Task description
Starting at the top line, print the entries below exactly as they are and skip every picture.
BEGIN Record set
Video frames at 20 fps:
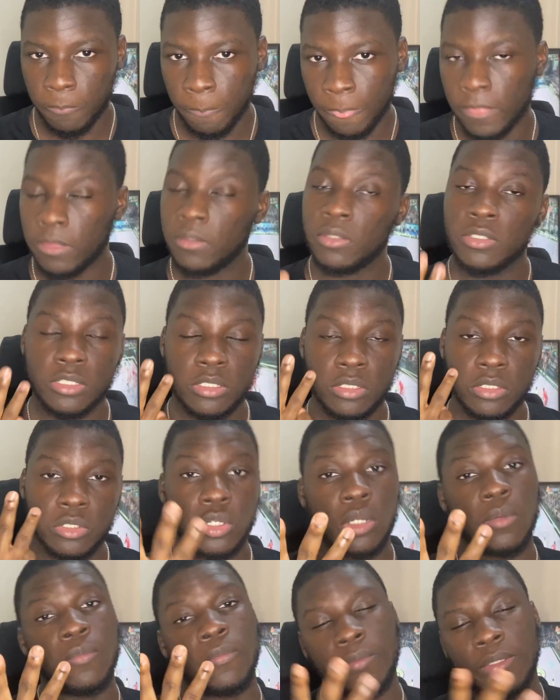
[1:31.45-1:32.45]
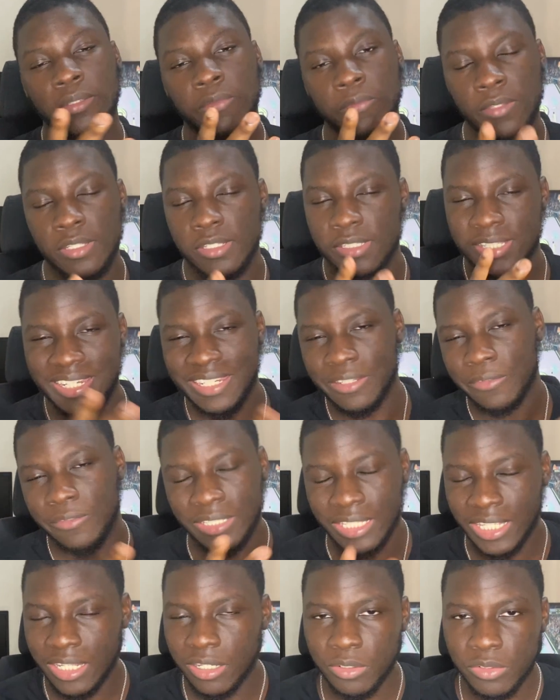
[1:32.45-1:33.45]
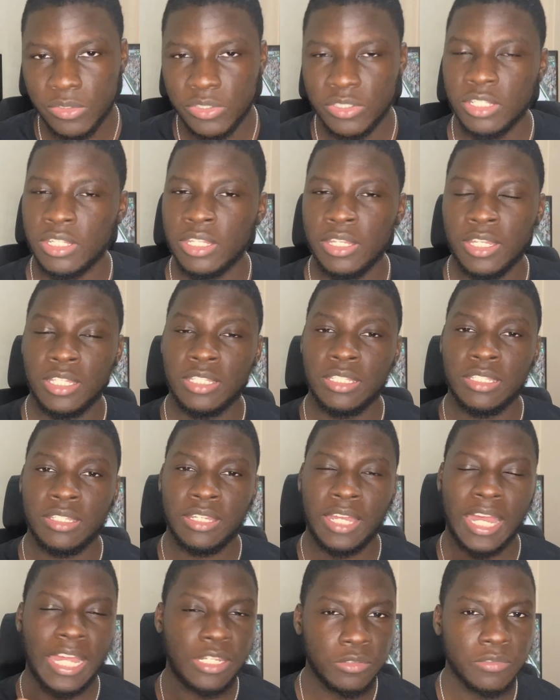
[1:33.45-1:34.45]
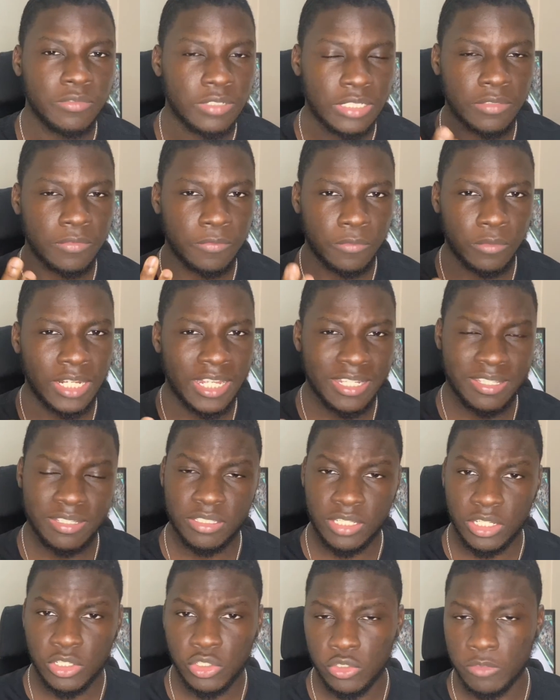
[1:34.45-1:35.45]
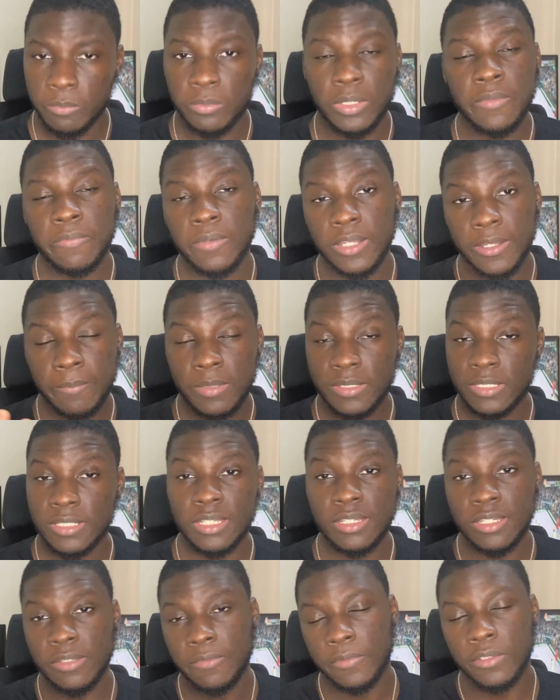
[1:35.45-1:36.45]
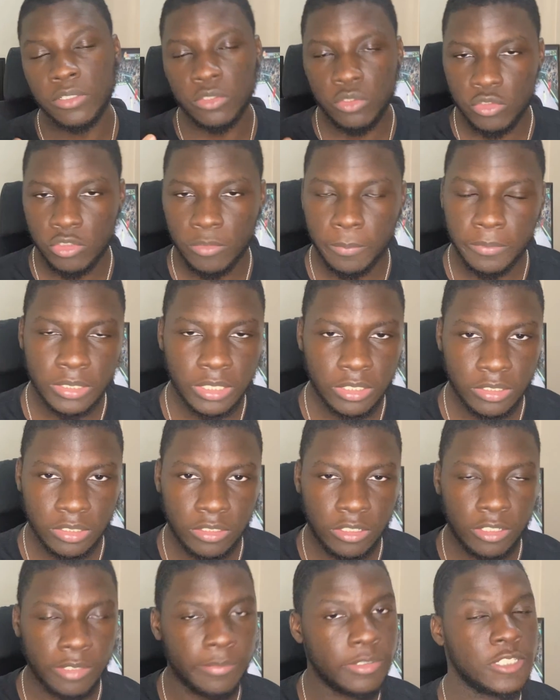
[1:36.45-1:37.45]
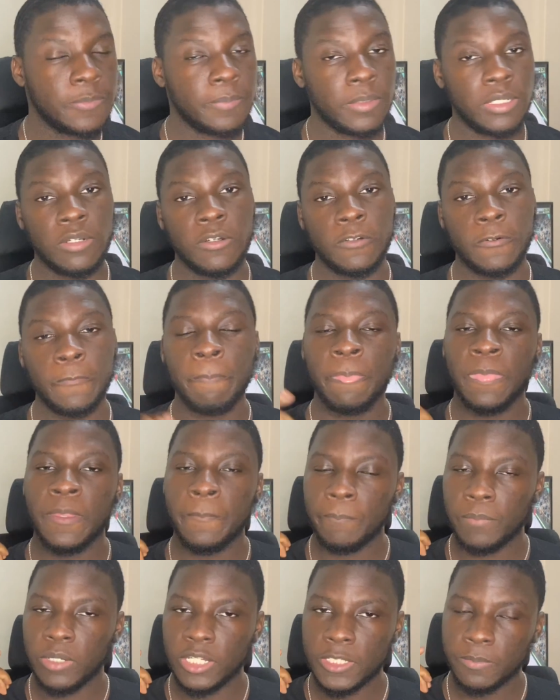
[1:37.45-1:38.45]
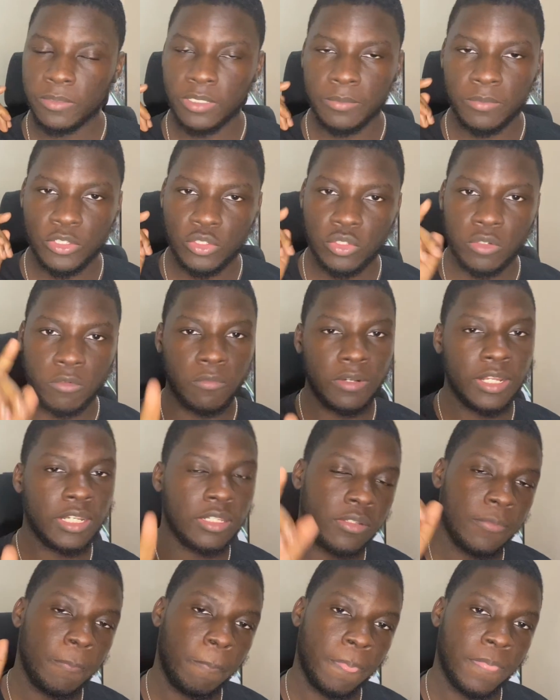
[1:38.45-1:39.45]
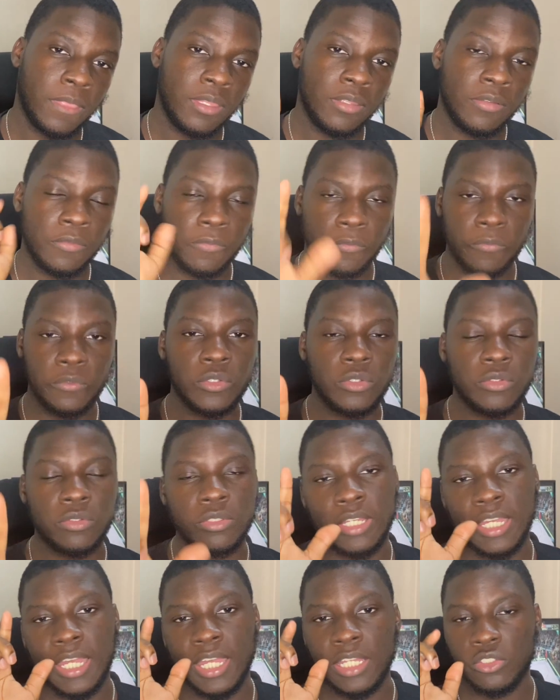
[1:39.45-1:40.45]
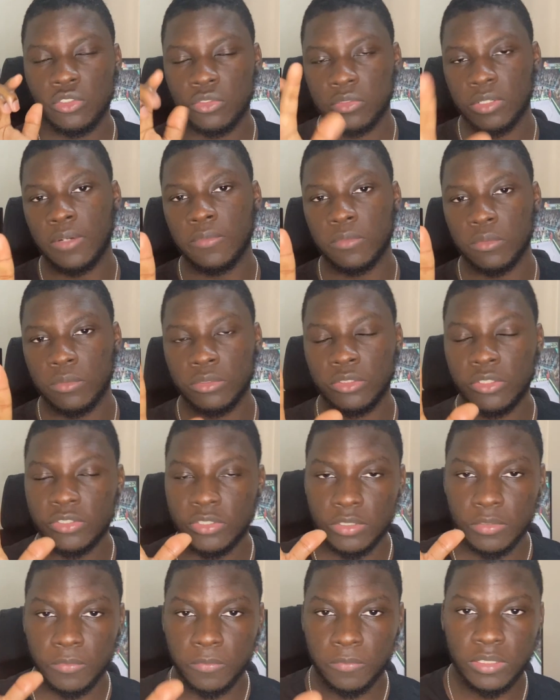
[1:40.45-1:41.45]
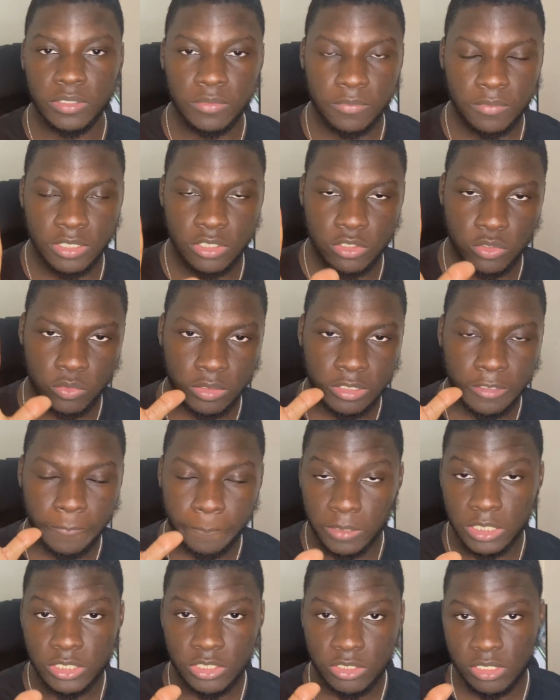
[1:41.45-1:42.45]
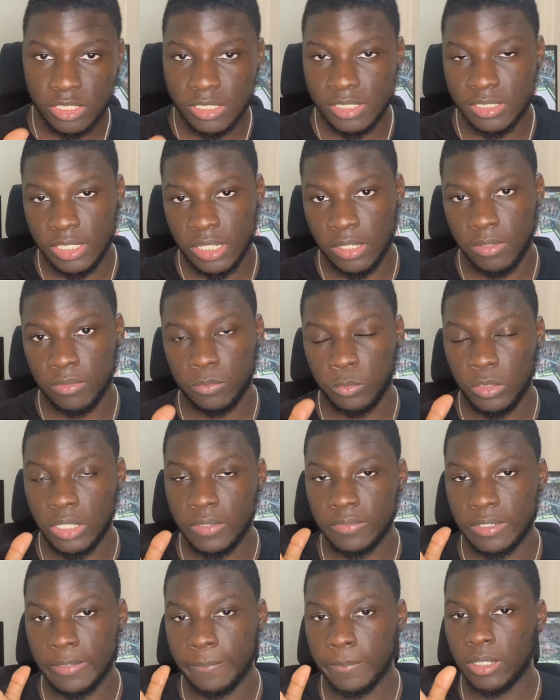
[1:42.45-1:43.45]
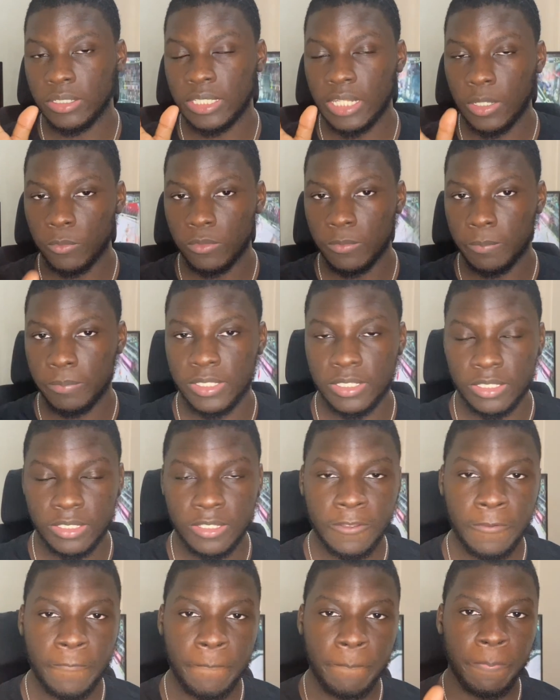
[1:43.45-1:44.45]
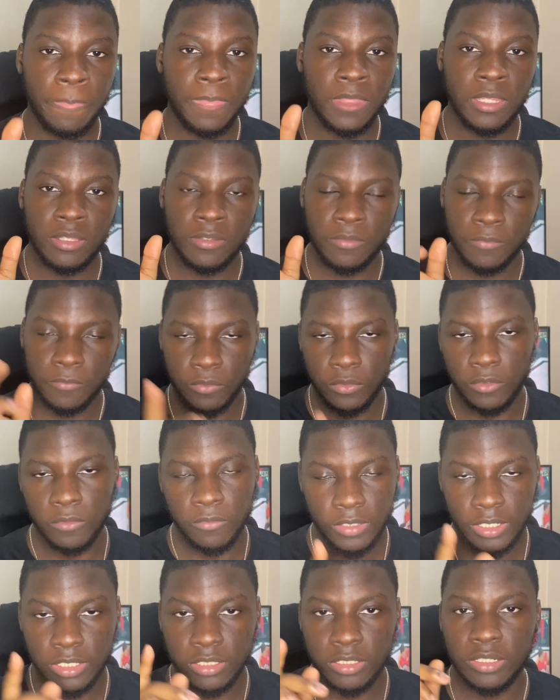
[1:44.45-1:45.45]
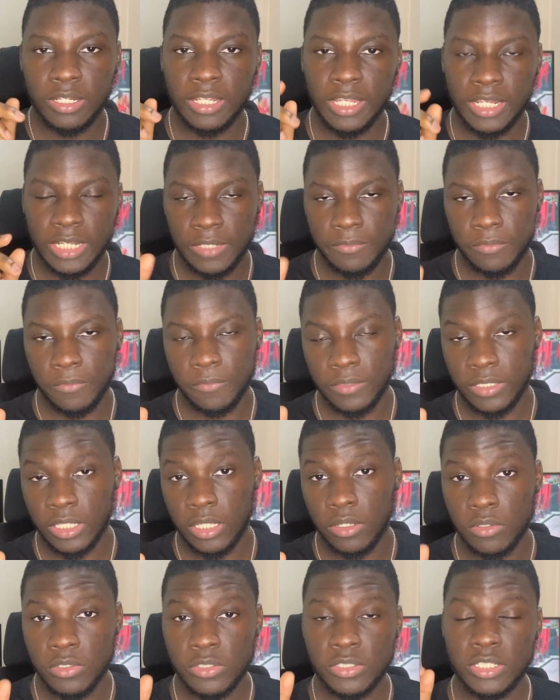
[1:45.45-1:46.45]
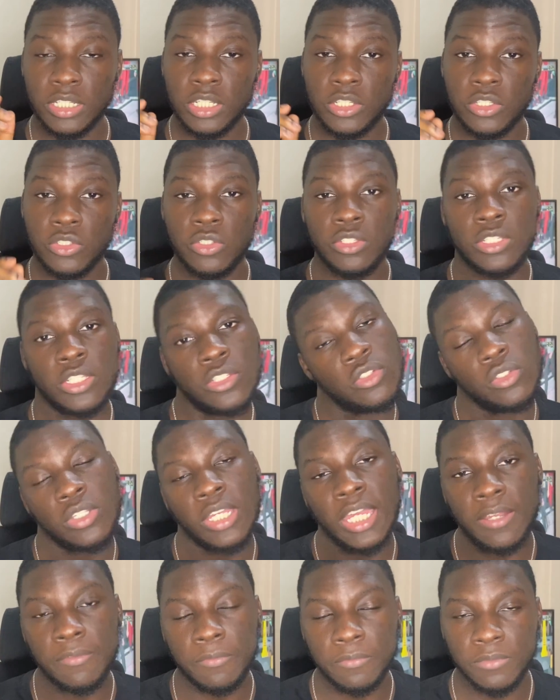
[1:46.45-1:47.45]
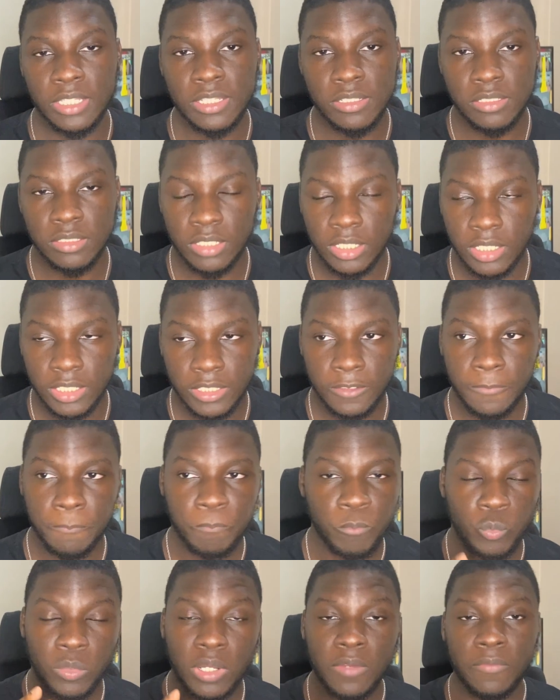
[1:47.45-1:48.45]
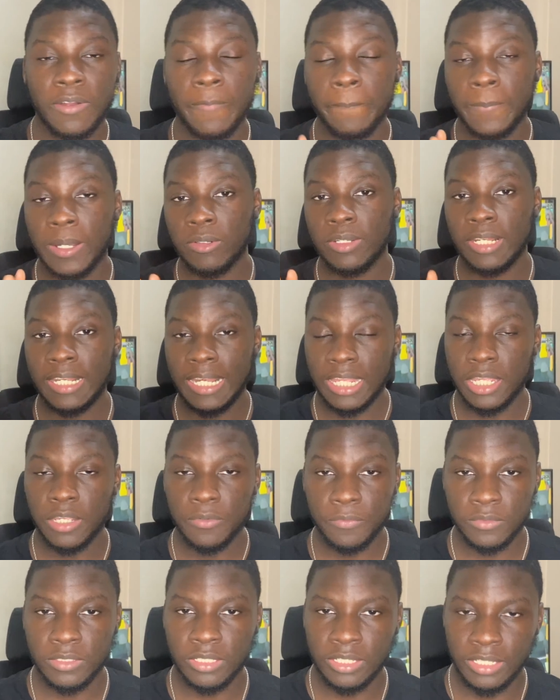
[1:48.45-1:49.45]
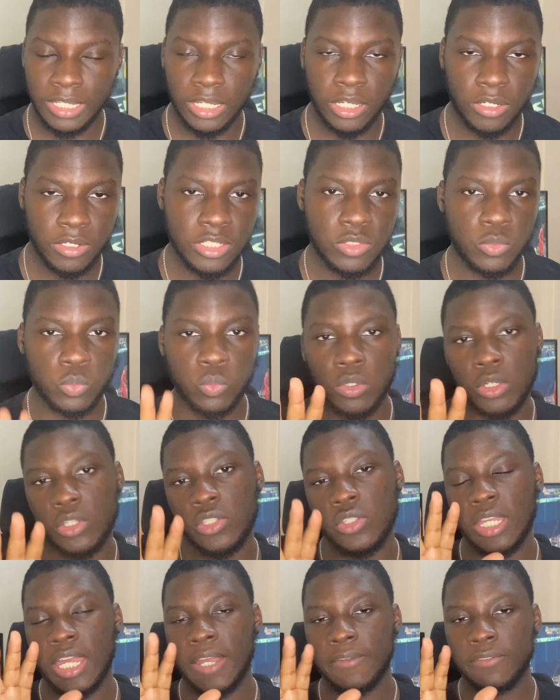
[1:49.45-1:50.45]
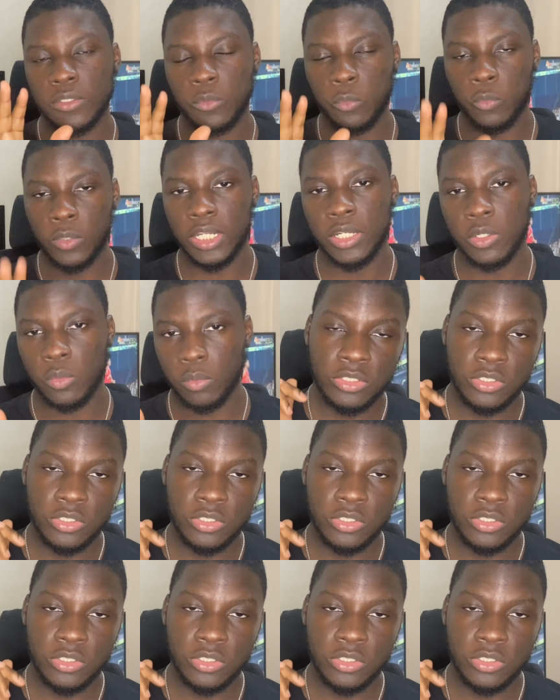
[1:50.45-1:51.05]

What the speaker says: Those are the top three things. Anything else, I don't really feel like it's essential. But if I'm missing anything, do drop it down in the comments below. But it's pretty much your rent, food, and travel. Those are the three things. You want to budget this down, whatever amount that would be, for your rent and everything else. And as soon as you have this done, whatever amount left now is what you have to work with.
END Record set
Solution for this exercise
Video frames at 20 fps:
[1:31.45-1:32.45]
[1:32.45-1:33.45]
[1:33.45-1:34.45]
[1:34.45-1:35.45]
[1:35.45-1:36.45]
[1:36.45-1:37.45]
[1:37.45-1:38.45]
[1:38.45-1:39.45]
[1:39.45-1:40.45]
[1:40.45-1:41.45]
[1:41.45-1:42.45]
[1:42.45-1:43.45]
[1:43.45-1:44.45]
[1:44.45-1:45.45]
[1:45.45-1:46.45]
[1:46.45-1:47.45]
[1:47.45-1:48.45]
[1:48.45-1:49.45]
[1:49.45-1:50.45]
[1:50.45-1:51.05]

What the speaker says: Those are the top three things. Anything else, I don't really feel like it's essential. But if I'm missing anything, do drop it down in the comments below. But it's pretty much your rent, food, and travel. Those are the three things. You want to budget this down, whatever amount that would be, for your rent and everything else. And as soon as you have this done, whatever amount left now is what you have to work with.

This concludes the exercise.